Faschisten und rechtspopulistischen Kräften wird in Bochum kein Raum gewährt. Versuche von AfD oder Pro NRW in Bochum ihre braune Suppe zu kochen, wurden durch Gegendemonstrationen im Keim erstickt. Aber unser Kampf darf nicht nur gegen Rechtsextreme gehen, sondern auch gegen diejenigen, die ihn ermöglichen. Das sind die Eliten in Wirtschaft und Politik, die Menschen ausschließlich nach ihrer ökonomischen Verwendbarkeit bewerten und diejenigen ausgrenzen, die nicht leistungsfähig sind.

Diese Beispiele zeigen, dass wir in Bochum auf einem guten Weg sind und beispielhafte Initiativen erfolgen.

Wir stehen, wie ich bereits gesagt habe, gegenwärtig an einem Scheidepunkt. Die Frage ist: wie wollen wir unsere zukünftige Gesellschaft gestalten? Wollen wir eine Gesellschaft in Frieden und sozialer Gerechtigkeit? Oder soll unsere Gesellschaft weiter verunsichert werden, um die Erfordernisse Märkte zu befriedigen? Der Preis dafür wäre die fortschreitende Pegidaisierung der Gesellschaft, wachsender Hass und Nationalismus und weitere Kriege.
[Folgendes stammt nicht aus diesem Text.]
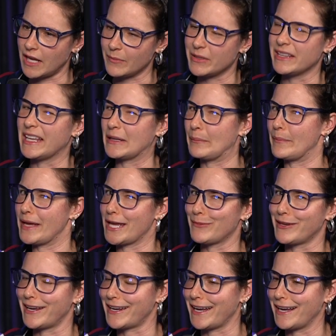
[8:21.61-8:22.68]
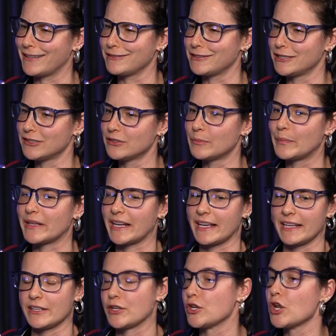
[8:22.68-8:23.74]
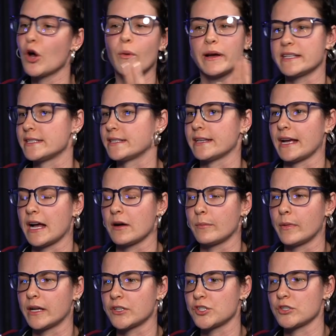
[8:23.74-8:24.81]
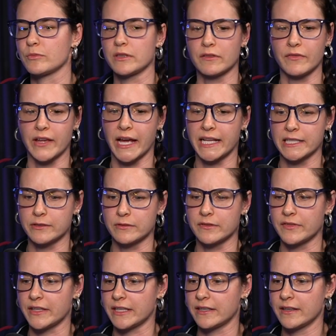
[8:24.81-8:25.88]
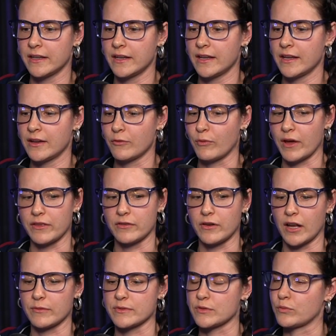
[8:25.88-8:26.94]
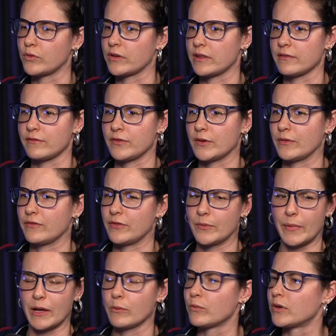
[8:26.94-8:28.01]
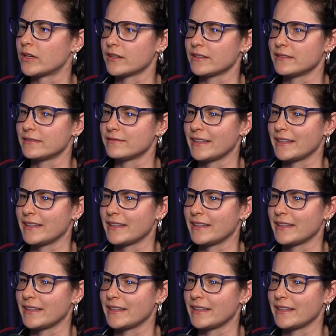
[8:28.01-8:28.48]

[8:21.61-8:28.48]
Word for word: I mean, yeah. like maybe I kind of knew, but I had no idea how much, with the value of it, whether or not it was worth it for for my work.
Letztlich geht es um die Verteilungsfrage. Wir brauchen Reformen. Aber nicht die, der letzten 20 Jahre, sondern wir brauchen die höhere Besteuerung von Erbschaften und Reichtum. Dieses Geld muss benutzt werden, um soziale Sicherheit, das Gesundheitssystem, ein gerechtes Bildungssystem und eine öffentliche Infrastruktur zu schaffen, die ihren Namen verdient hat.

Wir brauchen einen Politikwechsel und das geht nur mit Engagement. Wenn wir das Ziel einer besseren, gerechten Gesellschaft und Wahrung der Demokratie erreichen wollen, dann geht das nur, wenn wir zusammenhalten und für diese Ziele gemeinsam kämpfen.